For many, the recent town-wide elections in Purcellville present all of western Loudoun with a significant opportunity to launch a more citizen-focused future.
On July 1 there will be a new mayor and a decidedly different balance of power on the Purcellville Town Council, as four new members with fresh policy views join the group.
Growth is here and will continue. But, the question of exactly where that growth will occur, whom it will benefit and who will pay for it now has the opportunity to be answered – out in the open.
This will affect not just land inside the town, but land primed for annexation on its borders and every one of the individual smaller towns, villages and communities that dot the western Loudoun landscape – Lovettsville, Lincoln, Paeonian Springs, Waterford, Hillsboro, Philomont, Middleburg, Saint Louis, Bluemont and Aldie. Purcellville, because of its size, holds the key to what western Loudoun – and all of these precious places – will look like in ten or twenty years.
In major citizen input sessions over the last many, many years the citizens of Purcellville came together and with their government created the town’s Comprehensive Plan. A blueprint of sorts, the plan identifies established residential areas and commercial areas, undeveloped land available for various kinds of uses and the basic rules by which growth and development can occur. The plan provides a measure of surety. A homebuyer, for example, will know what might go in on the undeveloped land adjacent to his or her back yard.
The plan also establishes densities – how much of a particular thing can be accommodated on a particular parcel of land based on its size and how it relates to nearby homes and businesses. And, the plan identifies places and features of special interest and sensitivity to the public or otherwise legally protected – including wetlands and watersheds, historic districts and structures, public lands and facilities.
Purcellville’s new mayor, Kwasi Fraser, has pledged to get back to this basic document known as the comprehensive plan. Review it, change it if need be – based on what the citizens want – but make it the working document that citizens and government use together to direct the area’s future. Put it out there for all to see, and follow it.

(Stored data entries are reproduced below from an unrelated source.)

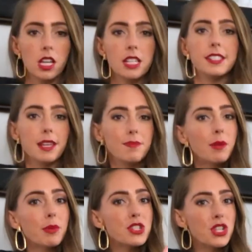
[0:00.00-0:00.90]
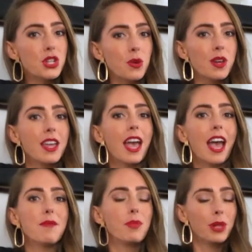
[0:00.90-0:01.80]
Tip number 2,
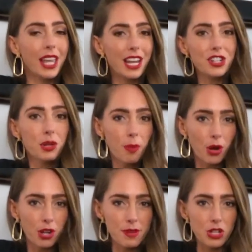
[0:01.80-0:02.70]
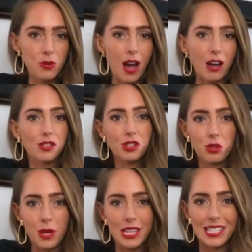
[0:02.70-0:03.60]
plan your party menu out 2
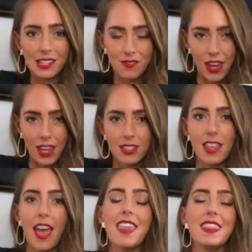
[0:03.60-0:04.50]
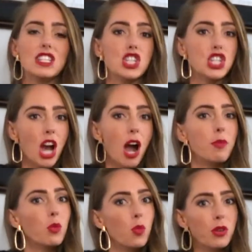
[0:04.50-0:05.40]
weeks in advance and then shop
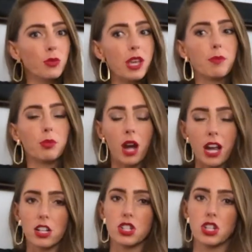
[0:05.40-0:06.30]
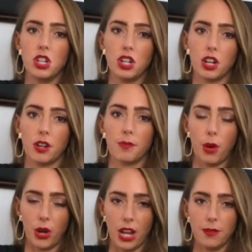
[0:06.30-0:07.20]
1 week prior to your
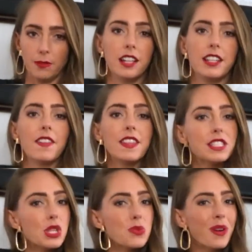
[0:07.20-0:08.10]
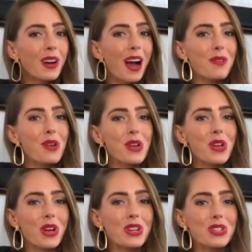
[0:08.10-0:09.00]
party. Now this is where I will
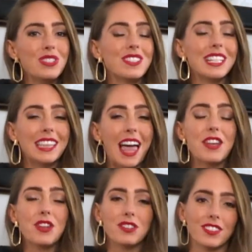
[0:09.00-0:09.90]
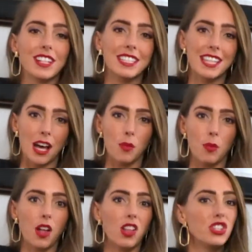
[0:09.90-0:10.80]
encourage you to let your friends help.
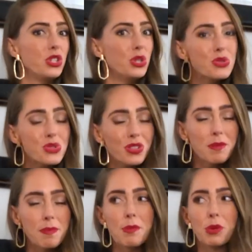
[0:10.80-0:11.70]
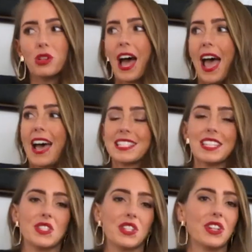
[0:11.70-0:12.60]
Usually people ask,
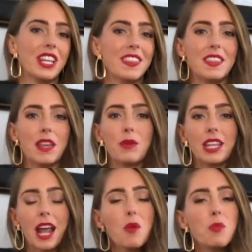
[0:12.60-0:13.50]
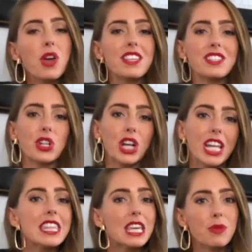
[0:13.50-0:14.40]
is there anything that we can help with? Is there
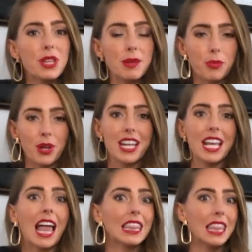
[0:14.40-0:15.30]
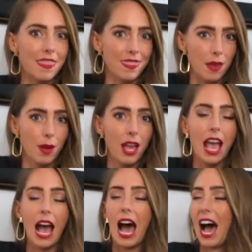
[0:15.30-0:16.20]
anything we can bring? Let them.
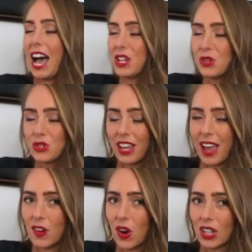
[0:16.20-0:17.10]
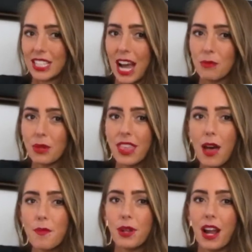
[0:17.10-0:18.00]
I usually have a hard time with
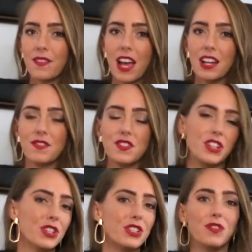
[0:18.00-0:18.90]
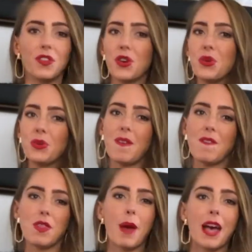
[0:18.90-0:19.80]
that, but I've kind of turned over a new leaf
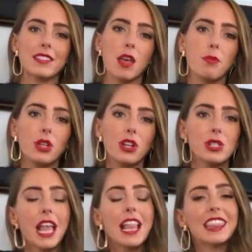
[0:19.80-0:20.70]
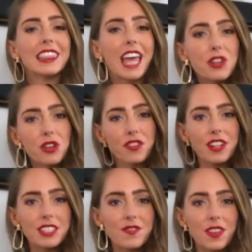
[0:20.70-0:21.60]
the past couple years. Let your
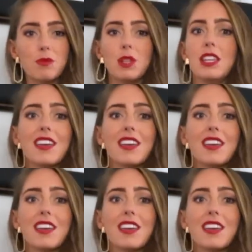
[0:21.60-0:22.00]
friends and family get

The most controversial growth decisions the Town of Purcellville made over the last several years involved planning and zoning decisions that in reality paid lip service to the idea of a comprehensive plan and, outside of that, were a total failure in terms of their attention to the public trust. This includes routine comprehensive plan amendments, zoning amendments and changes to the process which in effect change the essential nature of the plan the public had helped direct. For example, the planning commission is currently addressing the issue of eliminating most “special use permits,” a process in place to provide for public input on things not allowed “by right,” such as drive thrus.
An example of Purcellville not following the Comprehensive Plan was when the town council approved intensive additional commercial at the “gateway” to Purcellville – the over 50,000 square feet mixed use Catoctin Corner development located at the corner of Rt. 7 and Rt. 287 (across from Harris Teeter, now in the pipeline and waiting to be built). Not consistent with the Comprehensive Plan, citizens didn’t direct this decision, developers, did.

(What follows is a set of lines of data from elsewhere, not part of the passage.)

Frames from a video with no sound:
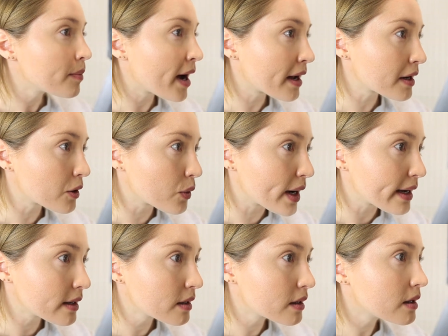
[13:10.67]
powder
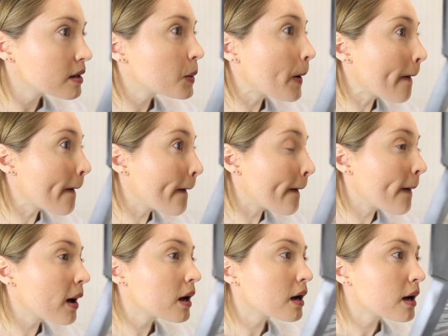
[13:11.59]
away.
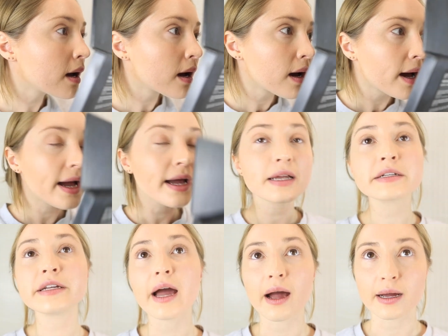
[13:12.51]

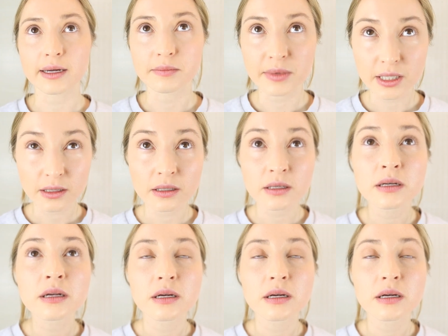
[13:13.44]
And yeah, I mean,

The Vineyard Square debacle, 100,000 square feet of mixed-use development threatens the very existence of historic downtown Purcellville. Citizens didn’t direct this decision, developers, did.
Catoctin Creek Town Center, a development put on hold but all assume not for long would have brought bumper cars and more candy-style entertainment right into the back yards of peoples’ homes. Citizens protested earnestly, and the developers back off, for now.
Each of these projects fed themselves and moved slowly forward not based on a comprehensive plan or a willing and open partnership between the citizens of Purcellville and the town, but backroom deals negotiated between the town – who gave property owners the zoning they wanted – and developers seeking to maximize their profits.
And, there are new but related schemes bubbling up out there, including a “northern collector” road obsessively intended to service the new Autumn Hill/Mayfair development, but really paving the way for totally unplanned future speculative development, as investors buy up land, promise to build more of the road and push for the zoning of their choice.
This willy-nilly carving up of land serves the developer and land-investor’s needs just fine, but serves nothing close to the public trust and has no connection to the concept of a true comprehensive plan.
There’s a new gang in town. Citizens need to engage with them and support them to turn things around. Isn’t it time?